Available data:
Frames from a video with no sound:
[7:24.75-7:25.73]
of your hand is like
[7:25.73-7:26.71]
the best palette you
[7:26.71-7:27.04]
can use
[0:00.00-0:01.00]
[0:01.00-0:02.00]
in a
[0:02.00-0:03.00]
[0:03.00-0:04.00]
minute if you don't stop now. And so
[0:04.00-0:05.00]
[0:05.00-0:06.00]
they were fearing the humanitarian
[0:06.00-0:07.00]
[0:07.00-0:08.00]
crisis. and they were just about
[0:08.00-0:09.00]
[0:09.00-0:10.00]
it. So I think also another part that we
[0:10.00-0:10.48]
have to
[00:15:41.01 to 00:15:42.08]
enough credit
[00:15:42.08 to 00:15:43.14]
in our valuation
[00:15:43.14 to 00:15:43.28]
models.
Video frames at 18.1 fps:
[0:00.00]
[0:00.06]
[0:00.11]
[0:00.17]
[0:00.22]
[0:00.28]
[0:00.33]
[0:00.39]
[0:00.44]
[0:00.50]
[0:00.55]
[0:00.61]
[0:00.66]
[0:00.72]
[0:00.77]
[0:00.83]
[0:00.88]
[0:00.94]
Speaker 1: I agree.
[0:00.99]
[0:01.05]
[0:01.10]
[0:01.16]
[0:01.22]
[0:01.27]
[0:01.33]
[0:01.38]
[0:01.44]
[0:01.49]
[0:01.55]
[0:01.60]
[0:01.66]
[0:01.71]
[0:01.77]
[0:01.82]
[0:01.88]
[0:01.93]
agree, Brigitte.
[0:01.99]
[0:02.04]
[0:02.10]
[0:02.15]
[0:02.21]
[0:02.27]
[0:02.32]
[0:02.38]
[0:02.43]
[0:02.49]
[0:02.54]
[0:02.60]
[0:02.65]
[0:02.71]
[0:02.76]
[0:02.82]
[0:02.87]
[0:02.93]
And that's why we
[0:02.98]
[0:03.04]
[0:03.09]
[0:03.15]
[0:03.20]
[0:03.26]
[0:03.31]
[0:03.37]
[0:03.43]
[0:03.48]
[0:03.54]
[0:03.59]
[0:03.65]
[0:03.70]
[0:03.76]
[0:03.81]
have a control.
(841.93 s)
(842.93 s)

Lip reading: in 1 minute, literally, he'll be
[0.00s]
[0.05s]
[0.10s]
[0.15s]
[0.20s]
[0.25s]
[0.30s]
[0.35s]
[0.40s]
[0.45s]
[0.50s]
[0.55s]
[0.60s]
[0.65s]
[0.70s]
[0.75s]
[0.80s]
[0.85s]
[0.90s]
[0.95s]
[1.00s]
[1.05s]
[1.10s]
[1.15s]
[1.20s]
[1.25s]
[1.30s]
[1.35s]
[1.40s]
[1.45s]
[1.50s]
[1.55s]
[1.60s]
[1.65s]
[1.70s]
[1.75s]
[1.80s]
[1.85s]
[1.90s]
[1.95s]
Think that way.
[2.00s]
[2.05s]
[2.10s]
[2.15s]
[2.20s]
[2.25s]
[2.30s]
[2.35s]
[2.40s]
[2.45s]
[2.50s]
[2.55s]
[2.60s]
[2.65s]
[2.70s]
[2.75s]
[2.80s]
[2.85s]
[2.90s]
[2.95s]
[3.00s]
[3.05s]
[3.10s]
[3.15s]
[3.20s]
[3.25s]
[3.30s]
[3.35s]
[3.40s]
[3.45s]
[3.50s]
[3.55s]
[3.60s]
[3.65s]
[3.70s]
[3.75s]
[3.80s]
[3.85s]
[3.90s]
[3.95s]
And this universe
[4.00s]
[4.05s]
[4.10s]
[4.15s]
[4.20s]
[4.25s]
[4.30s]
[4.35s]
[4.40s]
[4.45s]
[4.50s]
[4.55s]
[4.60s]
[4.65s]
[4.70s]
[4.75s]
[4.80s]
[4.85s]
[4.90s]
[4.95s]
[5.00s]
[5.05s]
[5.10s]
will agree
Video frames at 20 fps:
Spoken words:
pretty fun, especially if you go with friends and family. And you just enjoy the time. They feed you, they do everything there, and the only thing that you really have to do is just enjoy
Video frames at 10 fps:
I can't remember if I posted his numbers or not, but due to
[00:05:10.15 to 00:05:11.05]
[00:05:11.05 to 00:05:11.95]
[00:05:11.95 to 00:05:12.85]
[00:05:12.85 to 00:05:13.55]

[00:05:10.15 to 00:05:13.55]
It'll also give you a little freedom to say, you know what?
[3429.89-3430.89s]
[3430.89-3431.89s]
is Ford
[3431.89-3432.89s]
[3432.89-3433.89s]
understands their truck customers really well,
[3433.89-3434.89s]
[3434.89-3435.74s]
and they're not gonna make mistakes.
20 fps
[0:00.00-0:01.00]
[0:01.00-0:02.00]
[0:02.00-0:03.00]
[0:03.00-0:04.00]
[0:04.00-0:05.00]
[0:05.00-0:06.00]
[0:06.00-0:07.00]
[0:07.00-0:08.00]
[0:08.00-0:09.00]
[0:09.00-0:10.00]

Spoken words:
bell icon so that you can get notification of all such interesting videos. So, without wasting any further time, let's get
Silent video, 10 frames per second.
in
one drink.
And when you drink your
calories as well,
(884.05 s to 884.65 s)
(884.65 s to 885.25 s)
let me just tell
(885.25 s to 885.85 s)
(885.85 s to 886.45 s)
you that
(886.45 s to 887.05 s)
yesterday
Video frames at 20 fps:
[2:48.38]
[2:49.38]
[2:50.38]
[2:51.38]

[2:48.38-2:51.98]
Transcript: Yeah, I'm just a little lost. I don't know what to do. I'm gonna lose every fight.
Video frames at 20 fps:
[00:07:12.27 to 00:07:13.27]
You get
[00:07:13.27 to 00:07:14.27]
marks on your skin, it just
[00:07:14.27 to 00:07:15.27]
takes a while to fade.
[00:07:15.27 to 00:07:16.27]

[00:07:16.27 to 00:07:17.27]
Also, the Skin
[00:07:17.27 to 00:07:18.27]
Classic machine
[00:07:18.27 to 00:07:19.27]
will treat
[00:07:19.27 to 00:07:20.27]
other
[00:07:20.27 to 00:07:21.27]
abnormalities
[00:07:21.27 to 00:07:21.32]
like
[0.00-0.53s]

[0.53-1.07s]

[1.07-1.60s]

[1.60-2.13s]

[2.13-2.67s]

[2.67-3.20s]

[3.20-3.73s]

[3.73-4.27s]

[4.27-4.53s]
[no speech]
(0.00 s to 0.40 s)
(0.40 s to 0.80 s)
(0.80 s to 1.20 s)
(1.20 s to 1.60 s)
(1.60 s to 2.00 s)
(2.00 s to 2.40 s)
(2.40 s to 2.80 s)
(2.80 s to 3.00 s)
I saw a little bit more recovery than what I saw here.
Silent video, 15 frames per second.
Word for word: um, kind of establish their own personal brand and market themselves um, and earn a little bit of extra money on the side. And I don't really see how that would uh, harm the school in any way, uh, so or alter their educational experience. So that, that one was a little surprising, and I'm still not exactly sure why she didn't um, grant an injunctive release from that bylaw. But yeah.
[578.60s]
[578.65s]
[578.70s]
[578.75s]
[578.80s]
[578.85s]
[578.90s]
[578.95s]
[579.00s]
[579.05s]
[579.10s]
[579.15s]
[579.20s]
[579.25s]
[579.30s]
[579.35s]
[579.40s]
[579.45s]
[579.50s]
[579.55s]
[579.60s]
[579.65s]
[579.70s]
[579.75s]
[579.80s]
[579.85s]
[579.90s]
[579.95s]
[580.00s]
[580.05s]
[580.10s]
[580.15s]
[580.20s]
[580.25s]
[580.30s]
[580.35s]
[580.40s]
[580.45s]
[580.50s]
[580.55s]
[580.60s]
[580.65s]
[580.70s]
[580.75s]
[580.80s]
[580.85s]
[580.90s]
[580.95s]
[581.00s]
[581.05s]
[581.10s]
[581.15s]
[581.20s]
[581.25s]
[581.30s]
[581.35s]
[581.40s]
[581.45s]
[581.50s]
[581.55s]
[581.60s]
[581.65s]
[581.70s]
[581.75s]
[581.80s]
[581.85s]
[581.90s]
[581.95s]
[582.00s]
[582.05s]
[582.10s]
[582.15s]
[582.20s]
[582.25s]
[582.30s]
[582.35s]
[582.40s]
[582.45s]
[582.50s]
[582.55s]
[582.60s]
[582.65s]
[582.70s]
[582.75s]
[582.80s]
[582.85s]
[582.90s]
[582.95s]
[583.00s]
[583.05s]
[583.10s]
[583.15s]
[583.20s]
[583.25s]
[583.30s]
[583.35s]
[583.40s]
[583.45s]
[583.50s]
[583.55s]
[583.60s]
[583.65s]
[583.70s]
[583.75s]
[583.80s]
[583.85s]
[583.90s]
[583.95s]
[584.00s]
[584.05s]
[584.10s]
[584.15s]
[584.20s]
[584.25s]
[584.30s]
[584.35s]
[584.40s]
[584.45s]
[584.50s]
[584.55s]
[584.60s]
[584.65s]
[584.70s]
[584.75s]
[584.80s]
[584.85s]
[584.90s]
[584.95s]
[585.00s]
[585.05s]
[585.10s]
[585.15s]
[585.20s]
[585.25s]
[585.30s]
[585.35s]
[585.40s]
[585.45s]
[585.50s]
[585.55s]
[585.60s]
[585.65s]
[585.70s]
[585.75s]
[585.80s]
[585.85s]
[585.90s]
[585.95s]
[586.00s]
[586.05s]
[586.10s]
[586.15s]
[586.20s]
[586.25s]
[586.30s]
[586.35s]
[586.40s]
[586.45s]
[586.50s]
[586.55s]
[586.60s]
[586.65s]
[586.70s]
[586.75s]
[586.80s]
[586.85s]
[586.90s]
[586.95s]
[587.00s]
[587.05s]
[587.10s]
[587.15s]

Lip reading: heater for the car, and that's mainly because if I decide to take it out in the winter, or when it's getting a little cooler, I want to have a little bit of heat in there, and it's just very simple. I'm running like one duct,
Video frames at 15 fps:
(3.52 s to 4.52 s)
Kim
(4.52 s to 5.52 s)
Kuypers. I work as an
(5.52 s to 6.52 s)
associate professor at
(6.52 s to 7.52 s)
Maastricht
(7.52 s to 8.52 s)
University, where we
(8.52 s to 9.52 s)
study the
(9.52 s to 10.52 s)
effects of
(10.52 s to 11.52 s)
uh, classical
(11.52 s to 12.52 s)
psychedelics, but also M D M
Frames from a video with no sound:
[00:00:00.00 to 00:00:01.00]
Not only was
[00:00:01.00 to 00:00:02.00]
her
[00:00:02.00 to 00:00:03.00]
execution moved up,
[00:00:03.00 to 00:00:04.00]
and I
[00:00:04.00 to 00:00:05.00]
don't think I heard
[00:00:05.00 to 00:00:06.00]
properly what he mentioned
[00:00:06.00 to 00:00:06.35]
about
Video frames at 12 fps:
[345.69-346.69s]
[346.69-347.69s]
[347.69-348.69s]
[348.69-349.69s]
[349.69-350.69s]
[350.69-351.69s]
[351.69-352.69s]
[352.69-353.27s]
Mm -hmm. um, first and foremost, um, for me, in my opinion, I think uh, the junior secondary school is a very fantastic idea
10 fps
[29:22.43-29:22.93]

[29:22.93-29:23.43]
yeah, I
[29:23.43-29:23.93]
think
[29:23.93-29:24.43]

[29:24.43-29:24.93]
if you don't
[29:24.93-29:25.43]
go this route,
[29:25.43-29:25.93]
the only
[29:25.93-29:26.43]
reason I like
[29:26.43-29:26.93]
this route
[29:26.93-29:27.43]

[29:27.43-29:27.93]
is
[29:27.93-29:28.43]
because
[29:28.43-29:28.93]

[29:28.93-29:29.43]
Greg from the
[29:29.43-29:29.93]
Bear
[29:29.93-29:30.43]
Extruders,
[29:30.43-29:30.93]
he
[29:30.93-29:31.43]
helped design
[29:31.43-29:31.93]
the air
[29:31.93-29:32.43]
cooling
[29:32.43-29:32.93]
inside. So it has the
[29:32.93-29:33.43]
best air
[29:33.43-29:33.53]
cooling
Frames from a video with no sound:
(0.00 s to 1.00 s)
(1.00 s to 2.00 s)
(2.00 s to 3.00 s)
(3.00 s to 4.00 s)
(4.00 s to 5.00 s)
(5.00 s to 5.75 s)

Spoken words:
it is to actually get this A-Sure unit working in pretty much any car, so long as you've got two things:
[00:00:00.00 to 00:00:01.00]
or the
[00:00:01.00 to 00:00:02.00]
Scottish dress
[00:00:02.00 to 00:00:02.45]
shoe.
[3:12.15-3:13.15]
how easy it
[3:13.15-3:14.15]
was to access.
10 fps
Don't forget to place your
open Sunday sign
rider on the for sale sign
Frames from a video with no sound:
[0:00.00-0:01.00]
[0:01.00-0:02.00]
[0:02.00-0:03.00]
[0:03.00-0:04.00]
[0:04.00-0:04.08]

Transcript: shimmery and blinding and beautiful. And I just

What you need to do: Output the lines above between the one holding "[00:07:15.27 to 00:07:16.27]" and the one holding "[2.67-3.20s]", inclusive, with nothing before or after them.

Result for this task:
[00:07:15.27 to 00:07:16.27]

[00:07:16.27 to 00:07:17.27]
Also, the Skin
[00:07:17.27 to 00:07:18.27]
Classic machine
[00:07:18.27 to 00:07:19.27]
will treat
[00:07:19.27 to 00:07:20.27]
other
[00:07:20.27 to 00:07:21.27]
abnormalities
[00:07:21.27 to 00:07:21.32]
like
[0.00-0.53s]

[0.53-1.07s]

[1.07-1.60s]

[1.60-2.13s]

[2.13-2.67s]

[2.67-3.20s]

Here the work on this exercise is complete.